WORK ITEM: What is needed is an exact copy of the entries, with the pictures excluded.

§

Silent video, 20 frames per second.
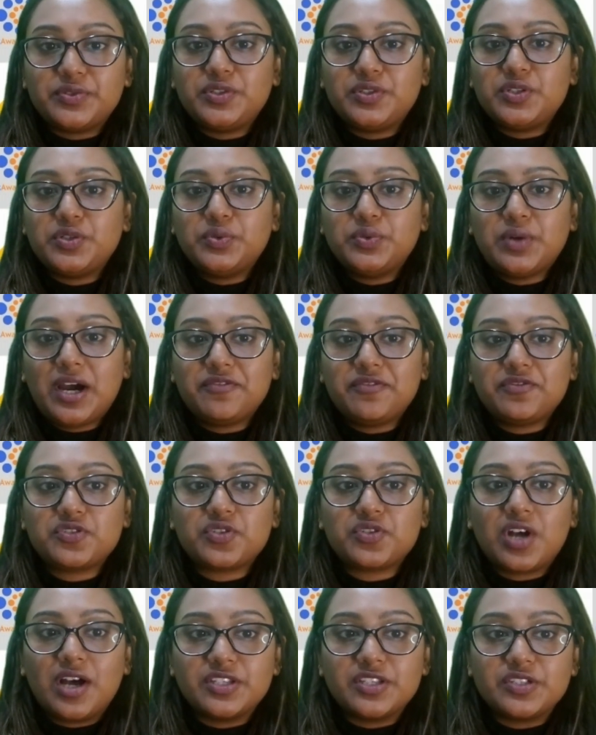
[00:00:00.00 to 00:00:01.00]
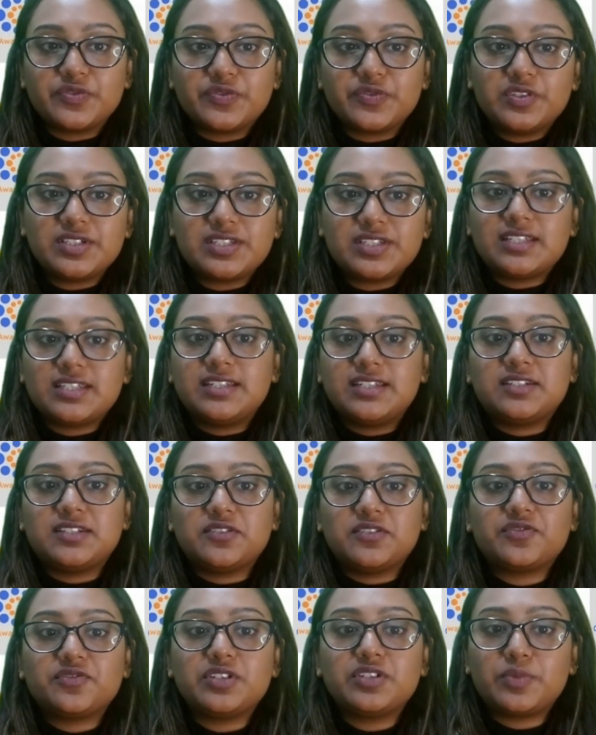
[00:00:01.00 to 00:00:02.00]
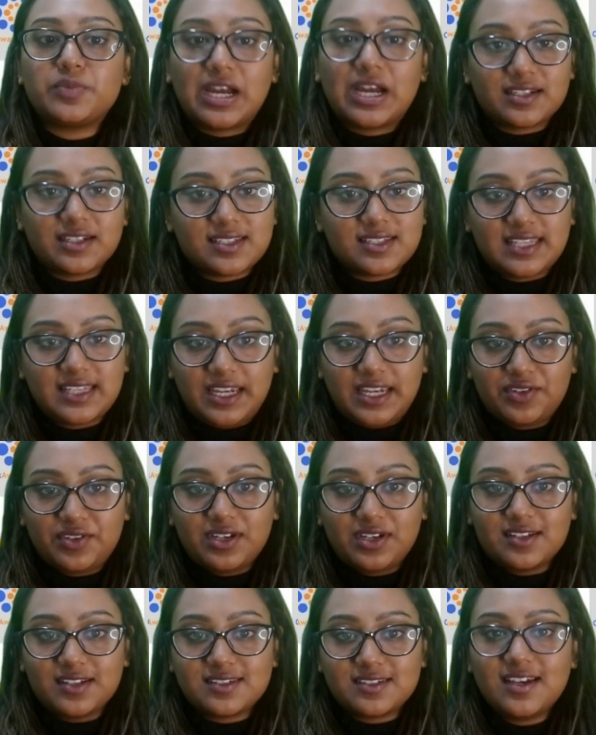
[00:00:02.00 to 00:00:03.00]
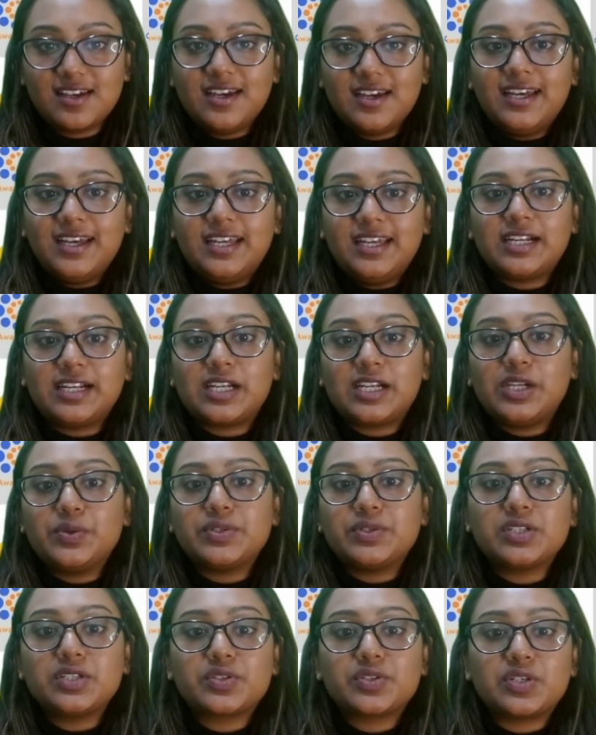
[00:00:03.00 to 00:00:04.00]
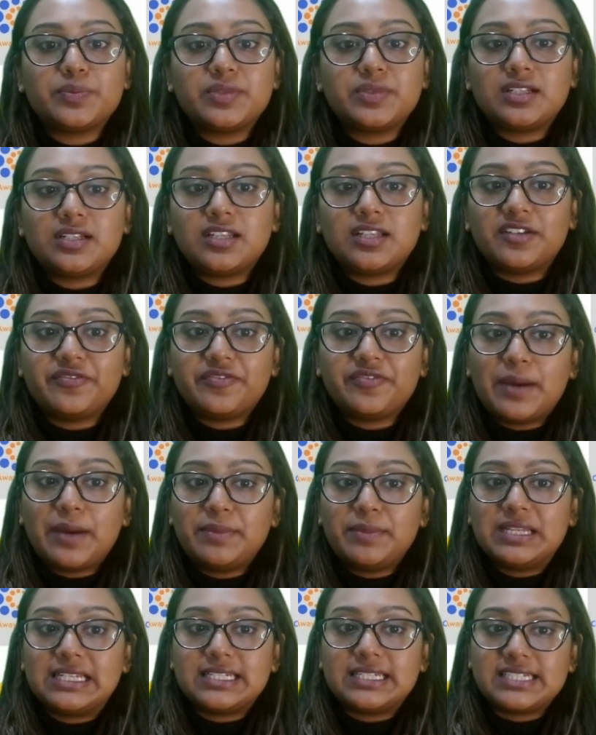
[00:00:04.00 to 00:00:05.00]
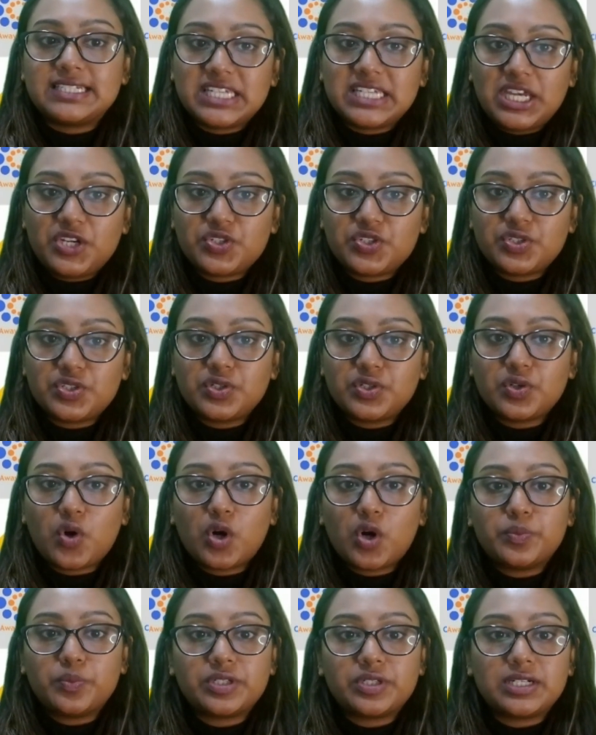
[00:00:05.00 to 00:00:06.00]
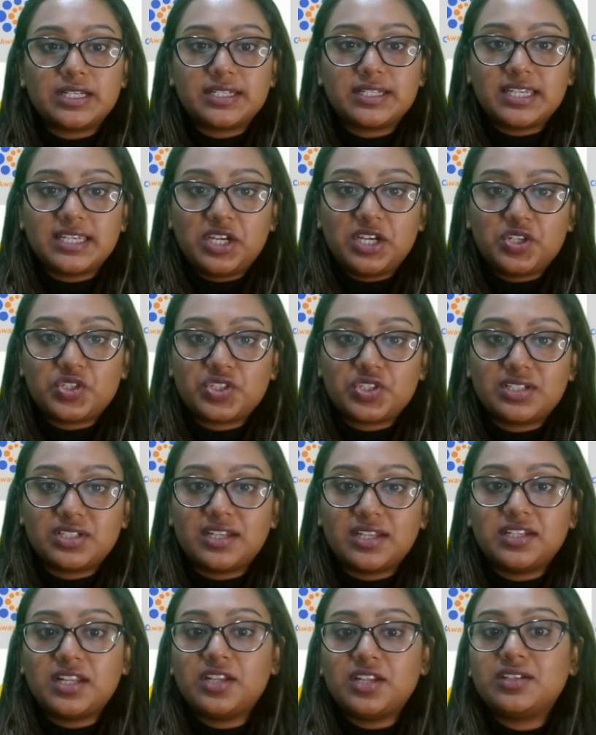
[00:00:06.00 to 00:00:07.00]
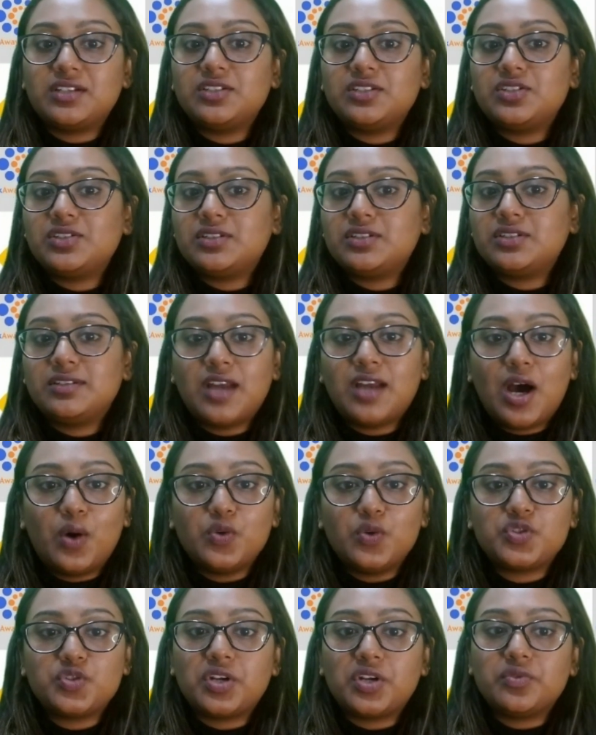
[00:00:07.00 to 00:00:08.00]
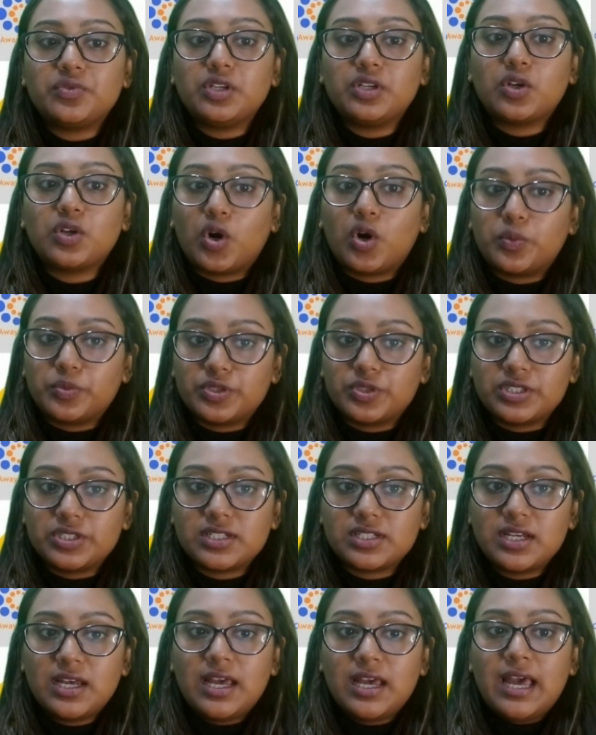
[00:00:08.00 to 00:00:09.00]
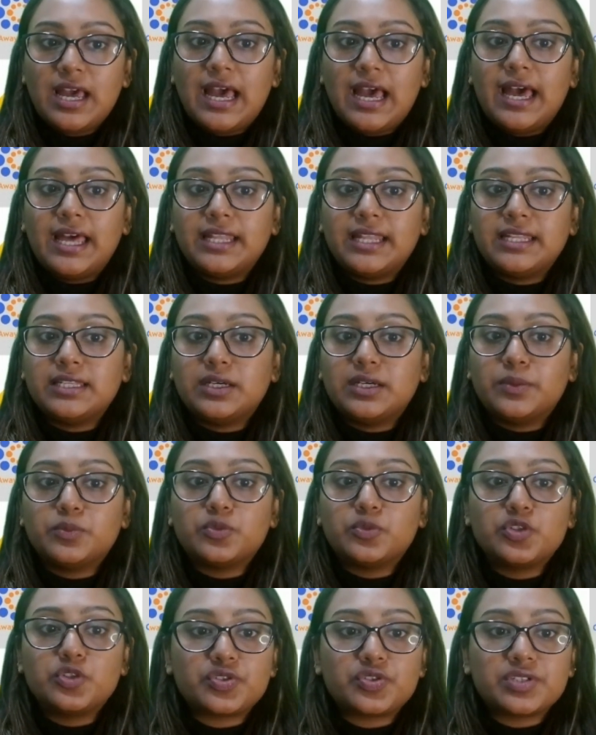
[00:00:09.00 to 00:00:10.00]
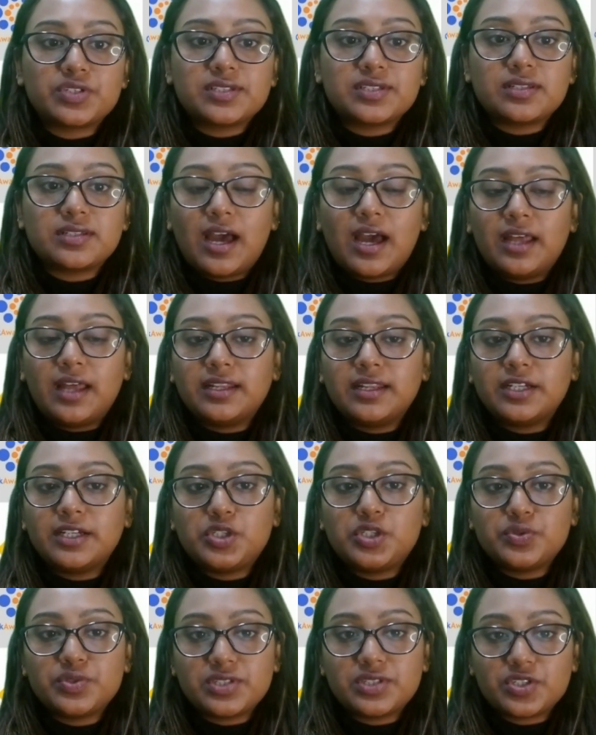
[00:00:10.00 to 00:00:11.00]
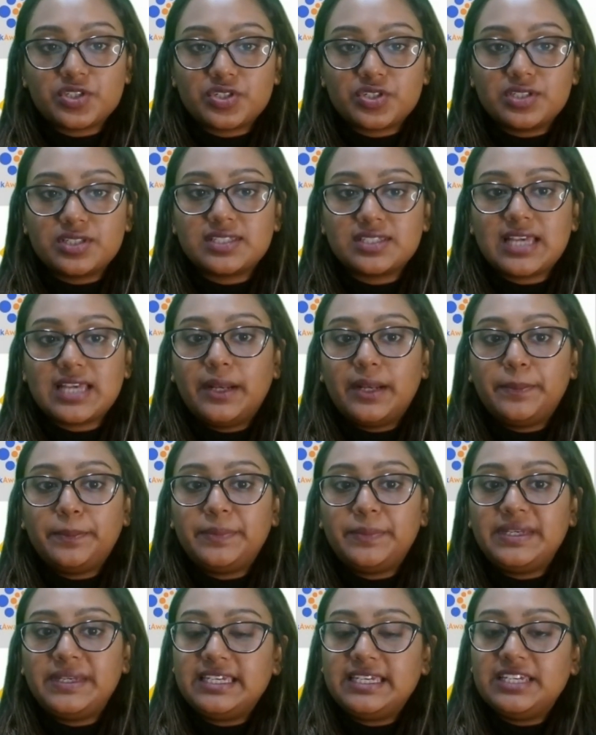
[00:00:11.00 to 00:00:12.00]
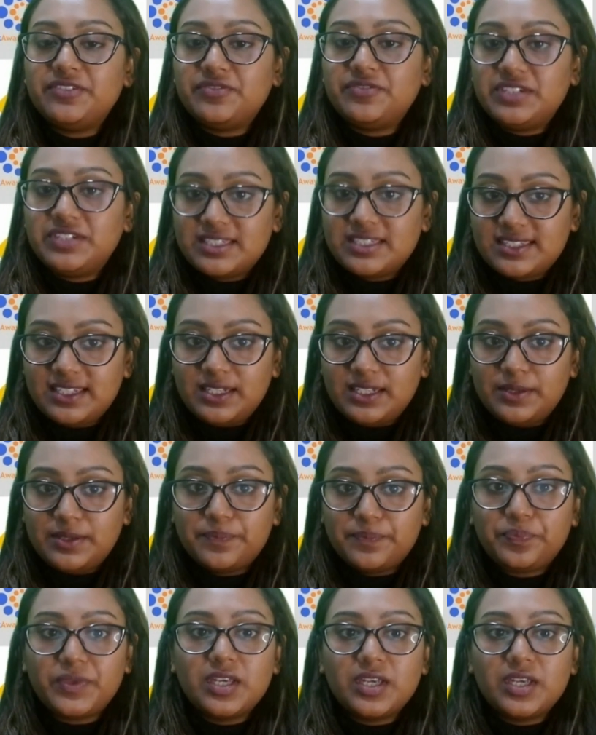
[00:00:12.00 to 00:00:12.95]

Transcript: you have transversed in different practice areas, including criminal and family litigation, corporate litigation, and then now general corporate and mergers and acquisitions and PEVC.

§

RESPONSE FOR THIS EXERCISE:
Silent video, 20 frames per second.
[00:00:00.00 to 00:00:01.00]
[00:00:01.00 to 00:00:02.00]
[00:00:02.00 to 00:00:03.00]
[00:00:03.00 to 00:00:04.00]
[00:00:04.00 to 00:00:05.00]
[00:00:05.00 to 00:00:06.00]
[00:00:06.00 to 00:00:07.00]
[00:00:07.00 to 00:00:08.00]
[00:00:08.00 to 00:00:09.00]
[00:00:09.00 to 00:00:10.00]
[00:00:10.00 to 00:00:11.00]
[00:00:11.00 to 00:00:12.00]
[00:00:12.00 to 00:00:12.95]

Transcript: you have transversed in different practice areas, including criminal and family litigation, corporate litigation, and then now general corporate and mergers and acquisitions and PEVC.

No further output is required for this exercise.